Saved entries:
———
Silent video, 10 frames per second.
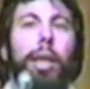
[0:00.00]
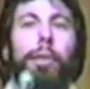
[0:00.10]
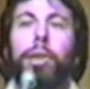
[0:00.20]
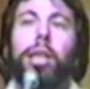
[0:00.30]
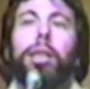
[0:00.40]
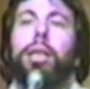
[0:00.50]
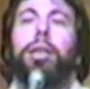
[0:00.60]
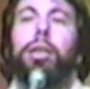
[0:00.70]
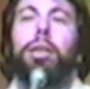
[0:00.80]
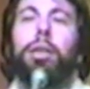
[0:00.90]
have
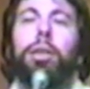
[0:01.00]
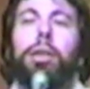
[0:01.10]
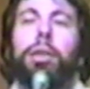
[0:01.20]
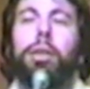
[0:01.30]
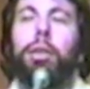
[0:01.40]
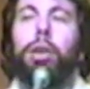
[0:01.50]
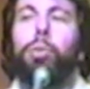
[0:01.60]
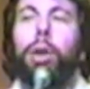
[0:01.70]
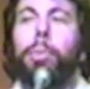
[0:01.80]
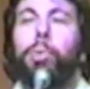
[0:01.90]
anything. We
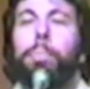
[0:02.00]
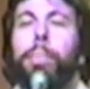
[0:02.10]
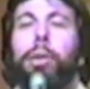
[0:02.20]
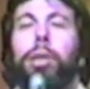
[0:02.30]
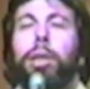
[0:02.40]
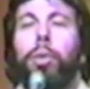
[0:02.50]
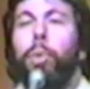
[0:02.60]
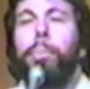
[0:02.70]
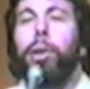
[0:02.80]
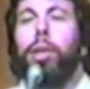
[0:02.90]

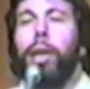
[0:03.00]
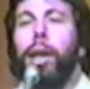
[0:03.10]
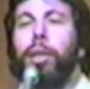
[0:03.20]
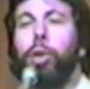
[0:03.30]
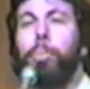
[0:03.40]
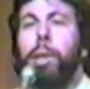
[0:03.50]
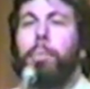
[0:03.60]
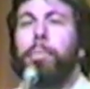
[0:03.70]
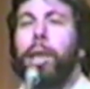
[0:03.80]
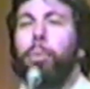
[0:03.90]
barely had,
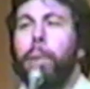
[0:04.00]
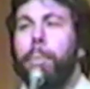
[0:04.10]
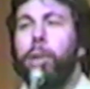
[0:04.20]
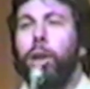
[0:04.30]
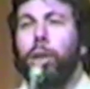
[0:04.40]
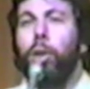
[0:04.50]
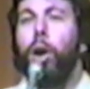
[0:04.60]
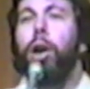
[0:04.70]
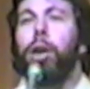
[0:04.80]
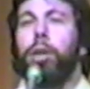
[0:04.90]
minimum down payment on a
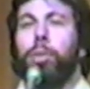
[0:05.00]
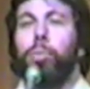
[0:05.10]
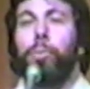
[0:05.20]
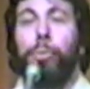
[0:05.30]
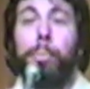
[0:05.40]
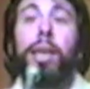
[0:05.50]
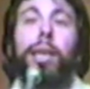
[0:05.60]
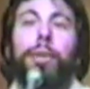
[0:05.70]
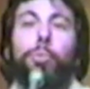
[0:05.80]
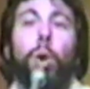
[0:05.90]
car, for
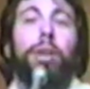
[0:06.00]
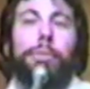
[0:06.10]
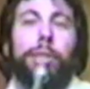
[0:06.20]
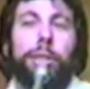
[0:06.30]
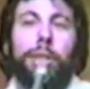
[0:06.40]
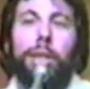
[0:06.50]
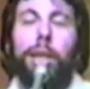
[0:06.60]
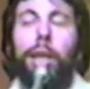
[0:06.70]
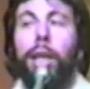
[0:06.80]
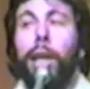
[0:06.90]
me, one of us.
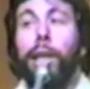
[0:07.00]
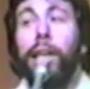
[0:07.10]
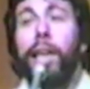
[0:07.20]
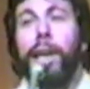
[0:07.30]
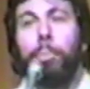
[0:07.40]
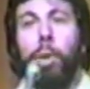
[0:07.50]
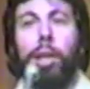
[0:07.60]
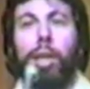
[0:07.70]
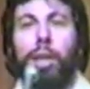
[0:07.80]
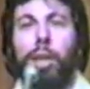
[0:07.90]
And he had
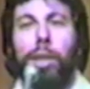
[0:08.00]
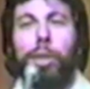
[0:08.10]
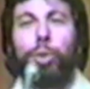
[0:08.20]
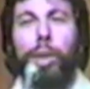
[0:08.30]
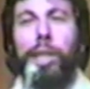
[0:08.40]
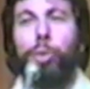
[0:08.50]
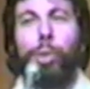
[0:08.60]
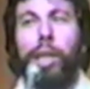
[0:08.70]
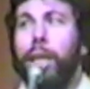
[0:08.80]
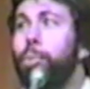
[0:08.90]
money. So he knew
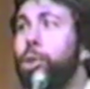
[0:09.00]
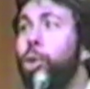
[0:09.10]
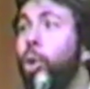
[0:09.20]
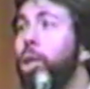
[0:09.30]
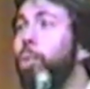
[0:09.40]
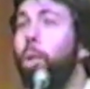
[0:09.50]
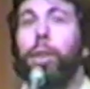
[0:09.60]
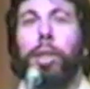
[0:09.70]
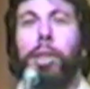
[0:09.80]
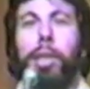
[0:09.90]
that he was the only
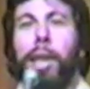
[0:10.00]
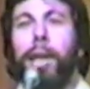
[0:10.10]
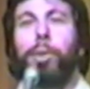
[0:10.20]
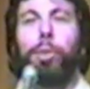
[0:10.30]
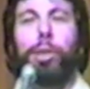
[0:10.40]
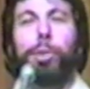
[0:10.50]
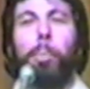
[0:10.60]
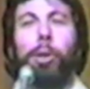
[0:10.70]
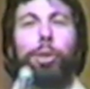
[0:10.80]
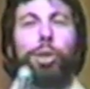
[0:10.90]
one that in the end, in this
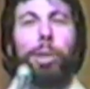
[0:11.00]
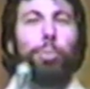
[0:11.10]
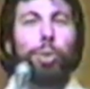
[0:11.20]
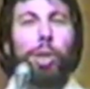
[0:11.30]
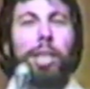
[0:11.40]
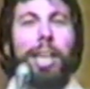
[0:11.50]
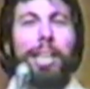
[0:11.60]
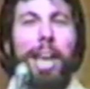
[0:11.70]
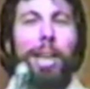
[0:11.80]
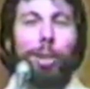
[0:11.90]
partnership, was going to
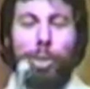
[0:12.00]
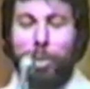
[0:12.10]
get nailed.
———
## WHAT TO DO
Could you reproduce the records above exactly, leaving out every picture?

## ANSWER BELOW
Silent video, 10 frames per second.
[0:00.00]
[0:00.10]
[0:00.20]
[0:00.30]
[0:00.40]
[0:00.50]
[0:00.60]
[0:00.70]
[0:00.80]
[0:00.90]
have
[0:01.00]
[0:01.10]
[0:01.20]
[0:01.30]
[0:01.40]
[0:01.50]
[0:01.60]
[0:01.70]
[0:01.80]
[0:01.90]
anything. We
[0:02.00]
[0:02.10]
[0:02.20]
[0:02.30]
[0:02.40]
[0:02.50]
[0:02.60]
[0:02.70]
[0:02.80]
[0:02.90]

[0:03.00]
[0:03.10]
[0:03.20]
[0:03.30]
[0:03.40]
[0:03.50]
[0:03.60]
[0:03.70]
[0:03.80]
[0:03.90]
barely had,
[0:04.00]
[0:04.10]
[0:04.20]
[0:04.30]
[0:04.40]
[0:04.50]
[0:04.60]
[0:04.70]
[0:04.80]
[0:04.90]
minimum down payment on a
[0:05.00]
[0:05.10]
[0:05.20]
[0:05.30]
[0:05.40]
[0:05.50]
[0:05.60]
[0:05.70]
[0:05.80]
[0:05.90]
car, for
[0:06.00]
[0:06.10]
[0:06.20]
[0:06.30]
[0:06.40]
[0:06.50]
[0:06.60]
[0:06.70]
[0:06.80]
[0:06.90]
me, one of us.
[0:07.00]
[0:07.10]
[0:07.20]
[0:07.30]
[0:07.40]
[0:07.50]
[0:07.60]
[0:07.70]
[0:07.80]
[0:07.90]
And he had
[0:08.00]
[0:08.10]
[0:08.20]
[0:08.30]
[0:08.40]
[0:08.50]
[0:08.60]
[0:08.70]
[0:08.80]
[0:08.90]
money. So he knew
[0:09.00]
[0:09.10]
[0:09.20]
[0:09.30]
[0:09.40]
[0:09.50]
[0:09.60]
[0:09.70]
[0:09.80]
[0:09.90]
that he was the only
[0:10.00]
[0:10.10]
[0:10.20]
[0:10.30]
[0:10.40]
[0:10.50]
[0:10.60]
[0:10.70]
[0:10.80]
[0:10.90]
one that in the end, in this
[0:11.00]
[0:11.10]
[0:11.20]
[0:11.30]
[0:11.40]
[0:11.50]
[0:11.60]
[0:11.70]
[0:11.80]
[0:11.90]
partnership, was going to
[0:12.00]
[0:12.10]
get nailed.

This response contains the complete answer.